We all know kids shouldn’t play 18-rated videogames, in the same way that we know kids shouldn’t drink, sniff glue or watch The X Factor. But that didn’t stop some papers illustrating their Byron Review pieces with images of kids posed playing Grand Theft Auto. Given we’re so concerned about our children playing games they’re not supposed to, shouldn’t these papers be reported to the Social Services? When they run pieces on under-age sex, they don’t accompany this with two children performing blowjobs, do they?
Other papers pulled out stock photos. Kids posing with game controllers, captions reading: ‘Harmful: A Government-commissioned report says that games can desensitise children to violence.’ The picture’s literally from last century; the kid’s playing Mario Kart 64. An absolute despicable shocker of a game, we all agree. After all, Gamespot only gave it 6.4 out of 10.
Of course, of course: it was The Mail that wheeled out the big guns to highly gaming’s perils. Sorry, “big guns” is harsh – she’s lost a lot of weight, to be fair. Anne Diamond, who once suggested that the fall of the Berlin Wall was good because it meant the East Germans could down use better shops, was asked to appraise a random selection of video games in order to warn middle England of the terrible perils.
Seemingly avoiding picking titles from the celebrated historical study Game On!

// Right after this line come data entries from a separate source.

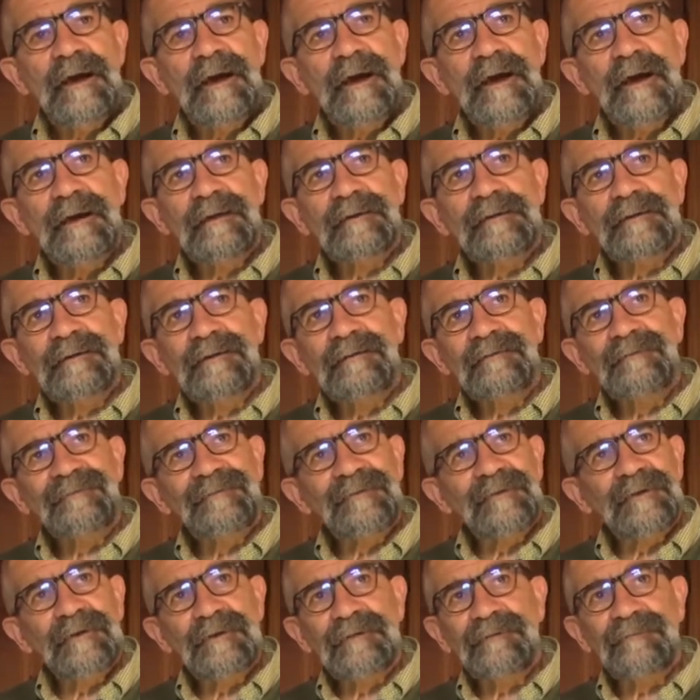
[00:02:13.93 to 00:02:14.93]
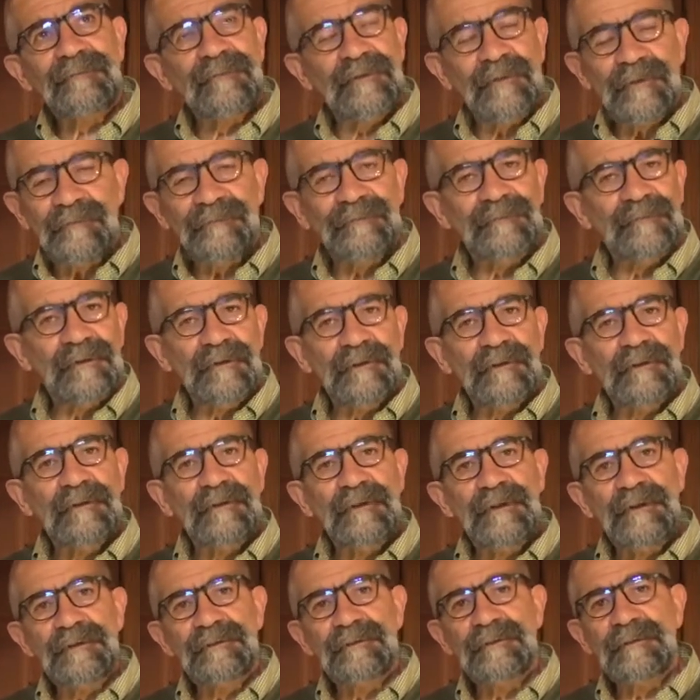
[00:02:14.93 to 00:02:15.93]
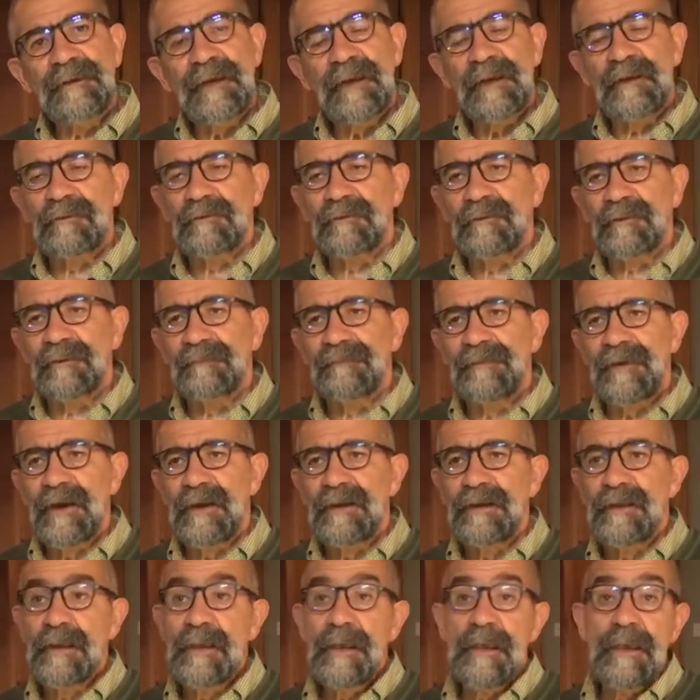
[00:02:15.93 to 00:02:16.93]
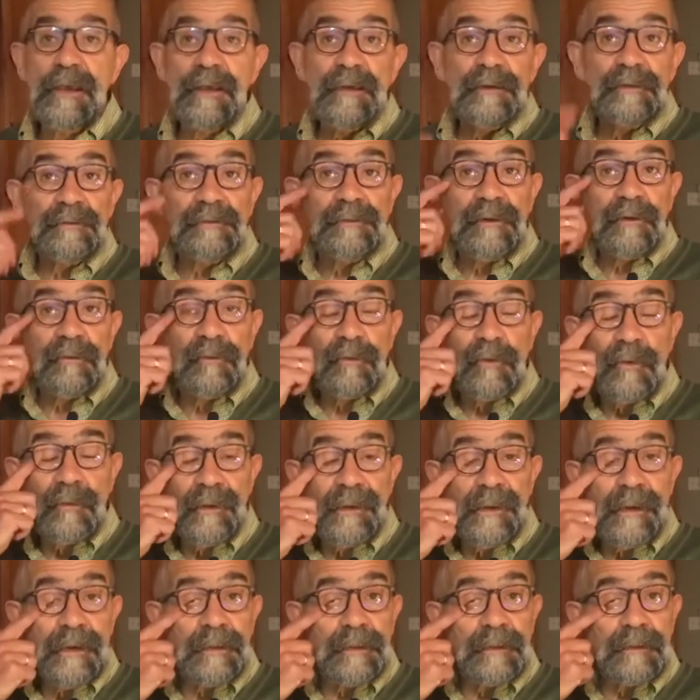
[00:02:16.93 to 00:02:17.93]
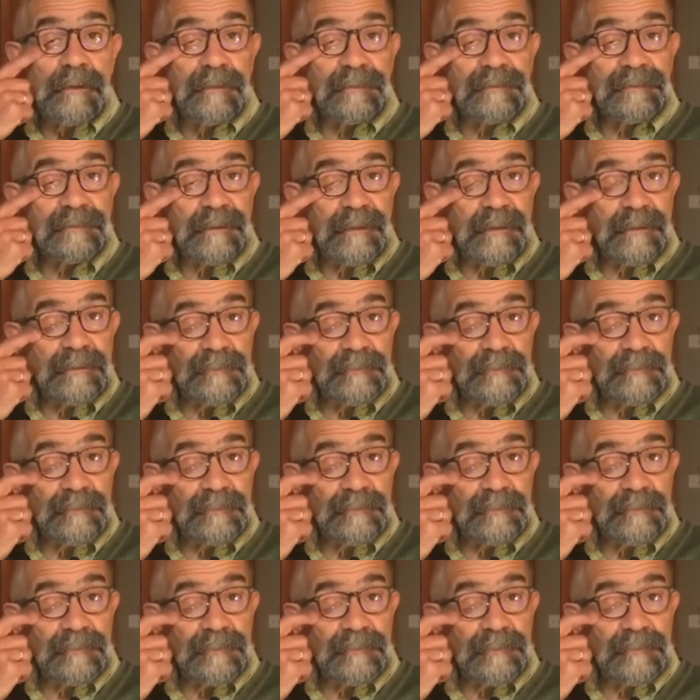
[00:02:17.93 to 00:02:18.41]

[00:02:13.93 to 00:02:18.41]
fairly fearful and all of that. So when we got close to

From Pong To Oblivion – The 50 Greatest Videogames Of All Time – Google it – Diamond instead headed down to a local underground game store, which specialises, clearly, in selling only violent games.
So instead of Ocarina of Time or Final Fantasy VII, she picked up chart-toppers such as Scarface (2006) and Dead or Alive 4 (2005) – if nothing good came out of the Byron Review, publishers of those games will no doubt thank Tanya Byron for the extra revenue. Her reviews were punctuated by comments from her under-age kids, highlighting the fact she’s part of the problem. Next week: Anne Diamond gets her children pissed and writes about it! The week after, she shows them some porn! The week after, they play computer games and fuck each other to death.
Being shot in Call of Duty 4, Diamond claimed, felt “pretty real.” Her penultimate line in her Resident Evil 4 appraisal was: “When I played, I was stabbed to death with pitchforks amid fountains of my own blood.” If only, if only.
Of course, this isn’t the first time Diamond has blurred the line between fantasy and reality – she presented a TV show with a puppet rat, for a start. For all the journalistic merit, The Mail may as well have invited God himself to review a random selection of videogames, before hopping online to slag off n00bs on Xbox Live.
So what has this media storm in a teacup proved? Nothing, really. The video games industry is wholly responsible; the newspapers enjoyed inflating the Byron Report findings. Headlines fade and will be forgotten until the next scapegoat arrives. It’s the cycle of life, unless you’re that goat handpicked by Sony to promote God of War 3.